## What the task requires:
Your copy must hold every line of the records word for word. It must hold no pictures.

## Supplied records:

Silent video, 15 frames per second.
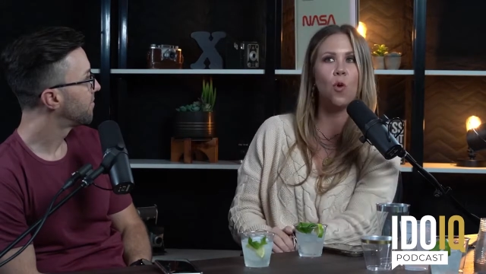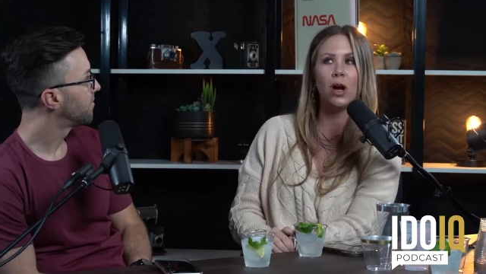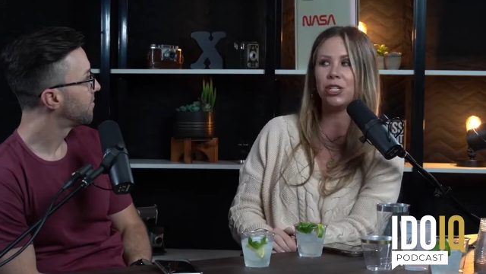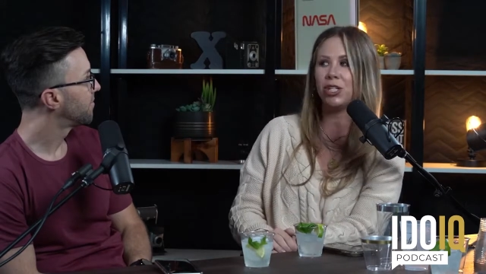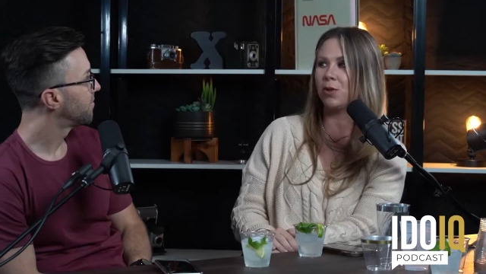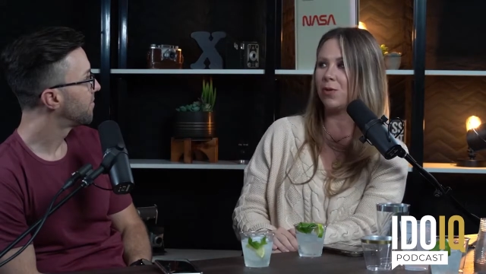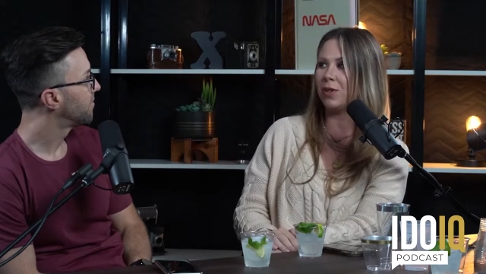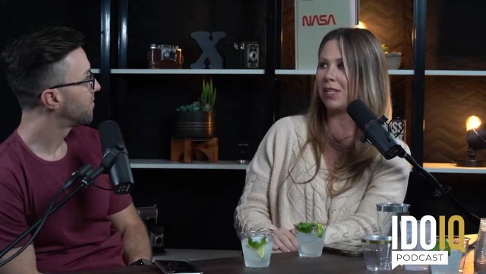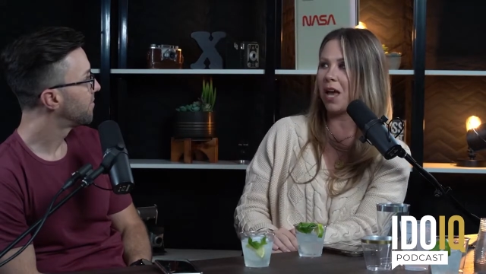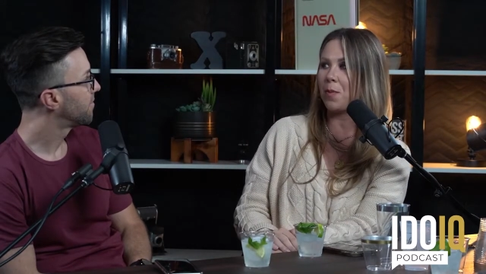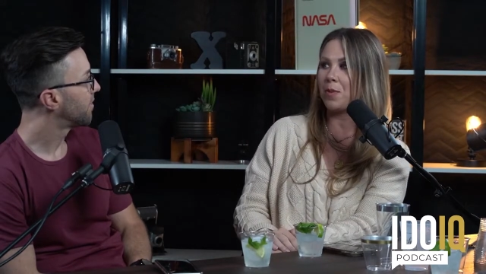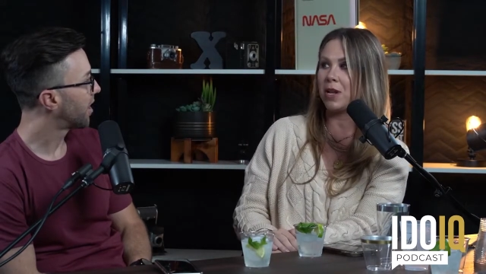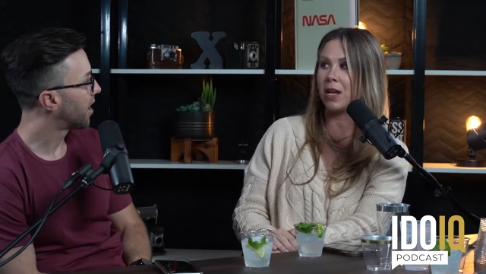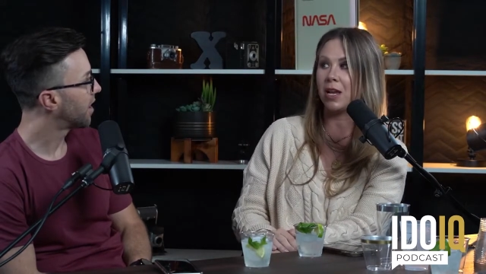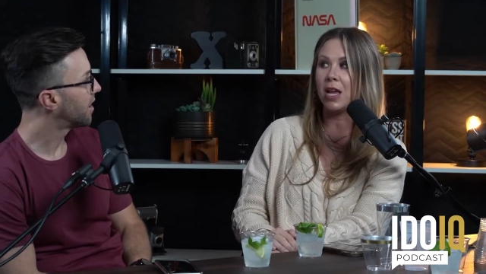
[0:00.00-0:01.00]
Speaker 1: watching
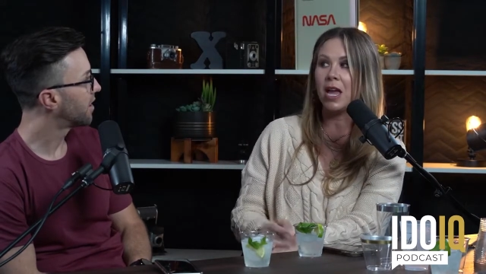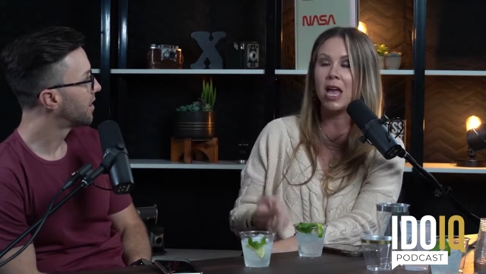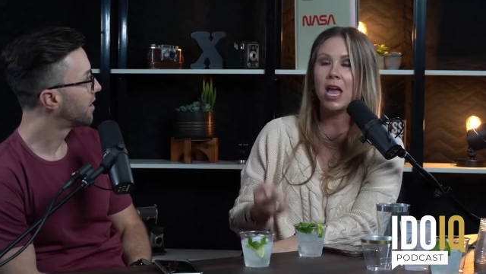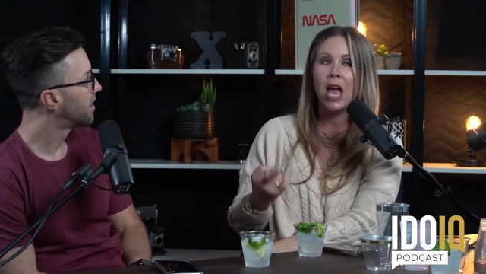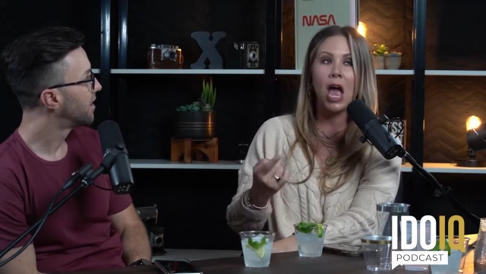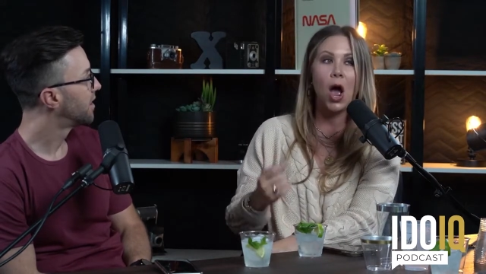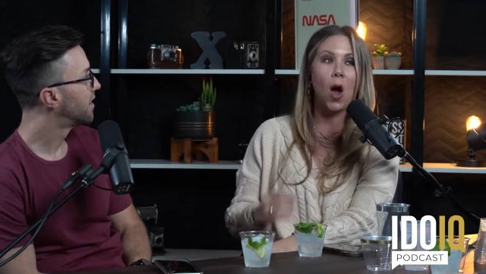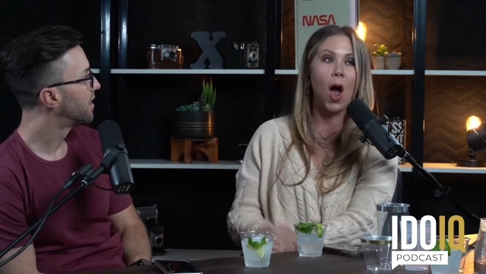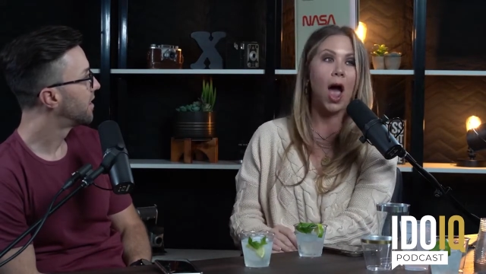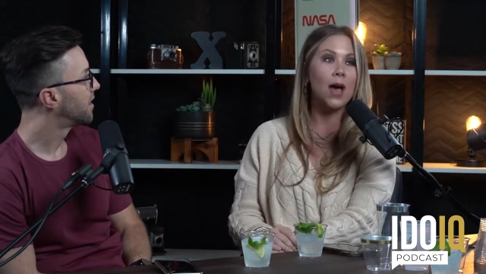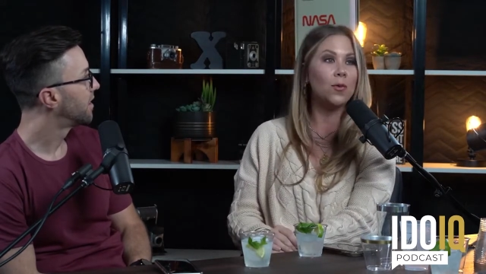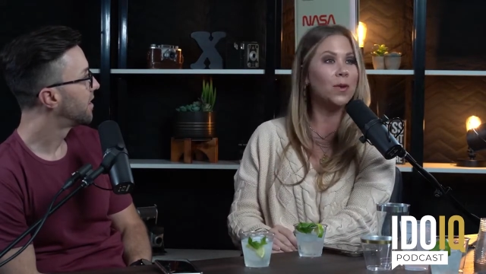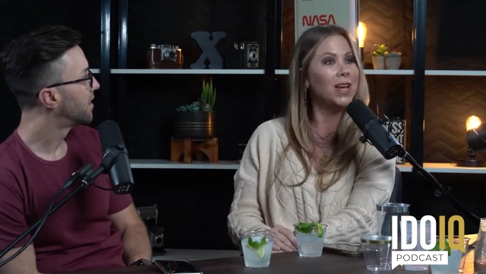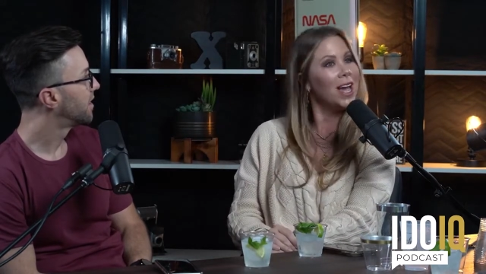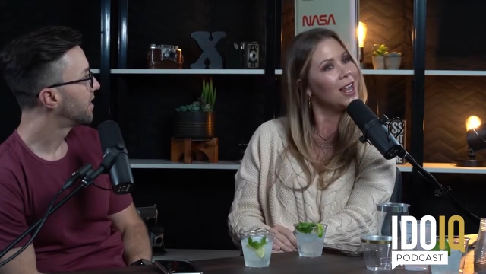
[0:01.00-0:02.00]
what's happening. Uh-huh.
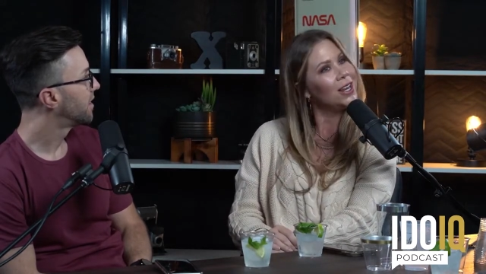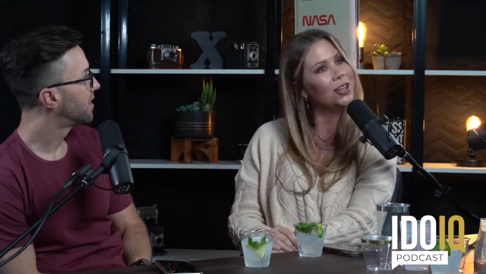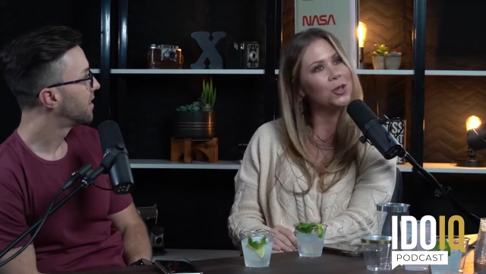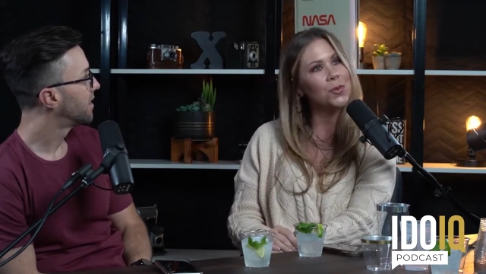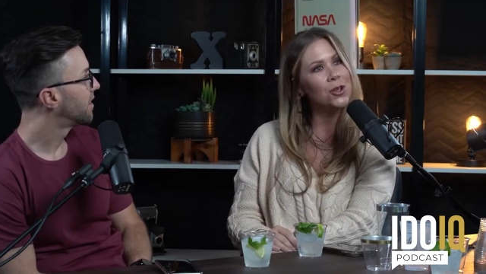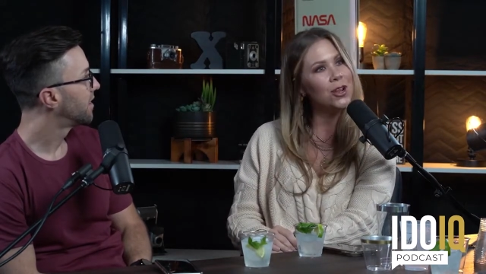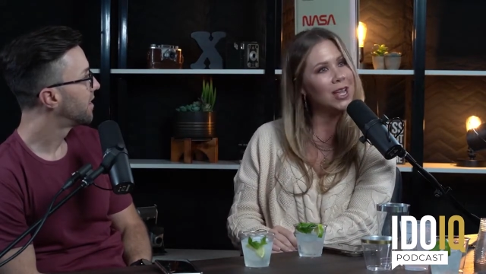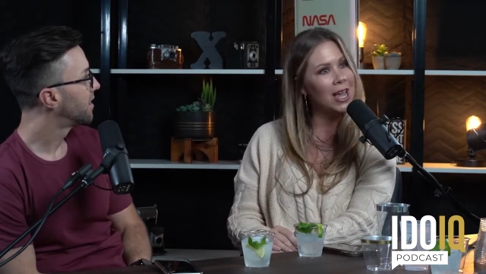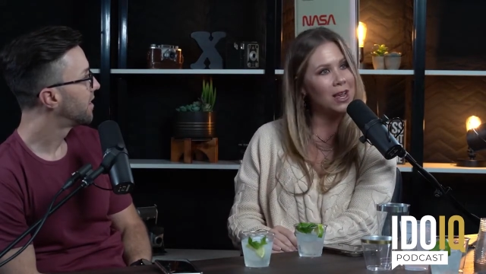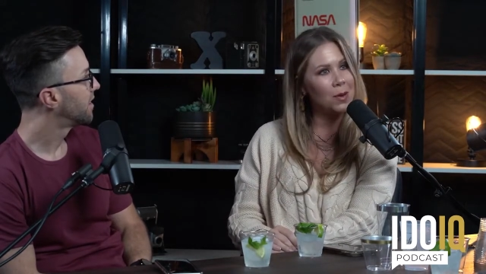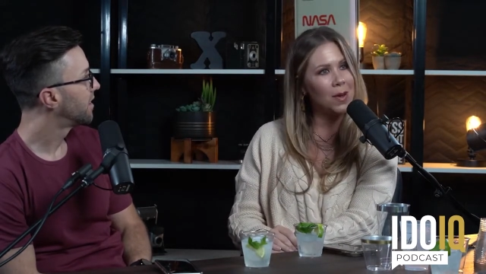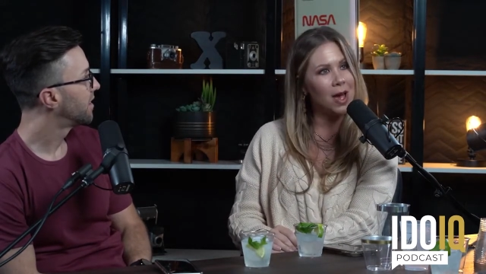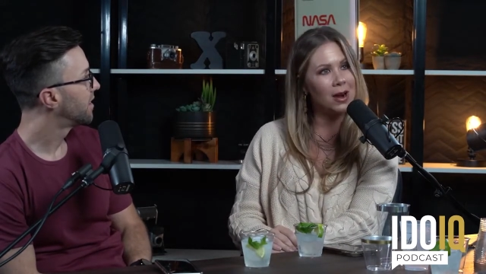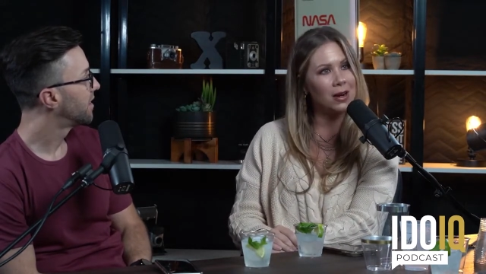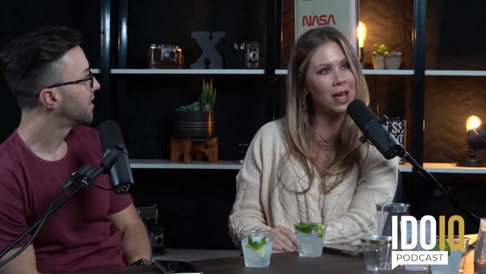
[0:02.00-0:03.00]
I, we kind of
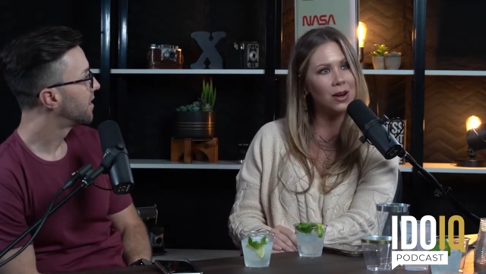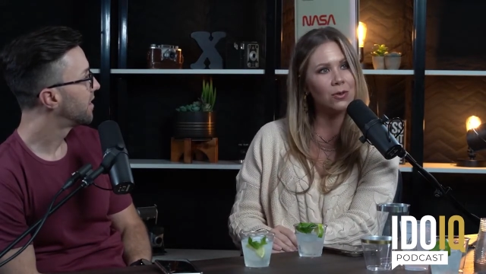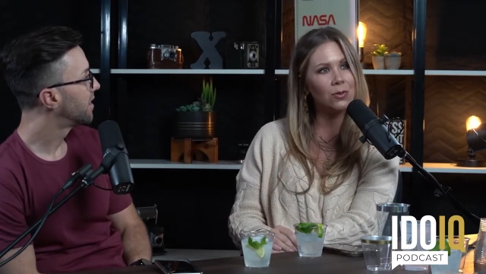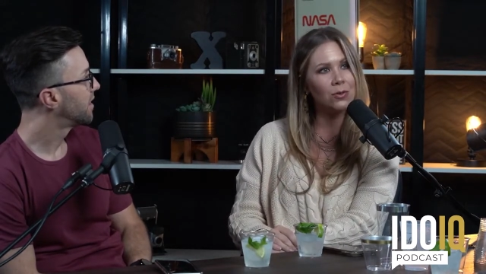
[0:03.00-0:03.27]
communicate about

## Output of the task:
Silent video, 15 frames per second.
[0:00.00-0:01.00]
Speaker 1: watching
[0:01.00-0:02.00]
what's happening. Uh-huh.
[0:02.00-0:03.00]
I, we kind of
[0:03.00-0:03.27]
communicate about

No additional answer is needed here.